Stored items
[Start of Attachment]

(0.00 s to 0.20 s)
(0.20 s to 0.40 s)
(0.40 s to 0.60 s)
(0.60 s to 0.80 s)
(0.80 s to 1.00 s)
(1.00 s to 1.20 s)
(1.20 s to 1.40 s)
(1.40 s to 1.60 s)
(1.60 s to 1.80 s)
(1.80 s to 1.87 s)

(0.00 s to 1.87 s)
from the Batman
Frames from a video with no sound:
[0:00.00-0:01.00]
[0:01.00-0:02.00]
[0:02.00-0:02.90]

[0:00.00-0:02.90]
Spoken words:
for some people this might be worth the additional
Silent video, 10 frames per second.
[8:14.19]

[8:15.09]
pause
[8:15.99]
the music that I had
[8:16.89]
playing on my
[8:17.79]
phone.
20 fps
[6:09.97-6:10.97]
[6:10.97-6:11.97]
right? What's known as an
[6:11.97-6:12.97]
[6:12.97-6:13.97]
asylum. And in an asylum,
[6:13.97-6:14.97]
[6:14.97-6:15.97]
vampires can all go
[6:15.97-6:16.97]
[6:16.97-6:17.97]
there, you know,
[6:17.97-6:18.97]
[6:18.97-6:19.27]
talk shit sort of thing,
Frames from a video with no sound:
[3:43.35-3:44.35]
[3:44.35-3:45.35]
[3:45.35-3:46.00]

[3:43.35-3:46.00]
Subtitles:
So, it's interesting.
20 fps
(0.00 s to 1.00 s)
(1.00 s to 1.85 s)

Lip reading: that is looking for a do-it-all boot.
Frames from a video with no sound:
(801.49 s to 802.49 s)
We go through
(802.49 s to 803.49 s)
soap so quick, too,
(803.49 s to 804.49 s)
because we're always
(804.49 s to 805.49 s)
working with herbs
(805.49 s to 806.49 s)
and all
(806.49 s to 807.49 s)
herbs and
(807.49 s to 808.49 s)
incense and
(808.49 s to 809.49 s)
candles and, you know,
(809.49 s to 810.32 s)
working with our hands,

[End of Attachment]

Your assignment: Starting from the line with "(1.00 s to 1.20 s)", write out every remaining line of the data above exactly, the final line included, and nothing before it.

Output below:
(1.00 s to 1.20 s)
(1.20 s to 1.40 s)
(1.40 s to 1.60 s)
(1.60 s to 1.80 s)
(1.80 s to 1.87 s)

(0.00 s to 1.87 s)
from the Batman
Frames from a video with no sound:
[0:00.00-0:01.00]
[0:01.00-0:02.00]
[0:02.00-0:02.90]

[0:00.00-0:02.90]
Spoken words:
for some people this might be worth the additional
Silent video, 10 frames per second.
[8:14.19]

[8:15.09]
pause
[8:15.99]
the music that I had
[8:16.89]
playing on my
[8:17.79]
phone.
20 fps
[6:09.97-6:10.97]
[6:10.97-6:11.97]
right? What's known as an
[6:11.97-6:12.97]
[6:12.97-6:13.97]
asylum. And in an asylum,
[6:13.97-6:14.97]
[6:14.97-6:15.97]
vampires can all go
[6:15.97-6:16.97]
[6:16.97-6:17.97]
there, you know,
[6:17.97-6:18.97]
[6:18.97-6:19.27]
talk shit sort of thing,
Frames from a video with no sound:
[3:43.35-3:44.35]
[3:44.35-3:45.35]
[3:45.35-3:46.00]

[3:43.35-3:46.00]
Subtitles:
So, it's interesting.
20 fps
(0.00 s to 1.00 s)
(1.00 s to 1.85 s)

Lip reading: that is looking for a do-it-all boot.
Frames from a video with no sound:
(801.49 s to 802.49 s)
We go through
(802.49 s to 803.49 s)
soap so quick, too,
(803.49 s to 804.49 s)
because we're always
(804.49 s to 805.49 s)
working with herbs
(805.49 s to 806.49 s)
and all
(806.49 s to 807.49 s)
herbs and
(807.49 s to 808.49 s)
incense and
(808.49 s to 809.49 s)
candles and, you know,
(809.49 s to 810.32 s)
working with our hands,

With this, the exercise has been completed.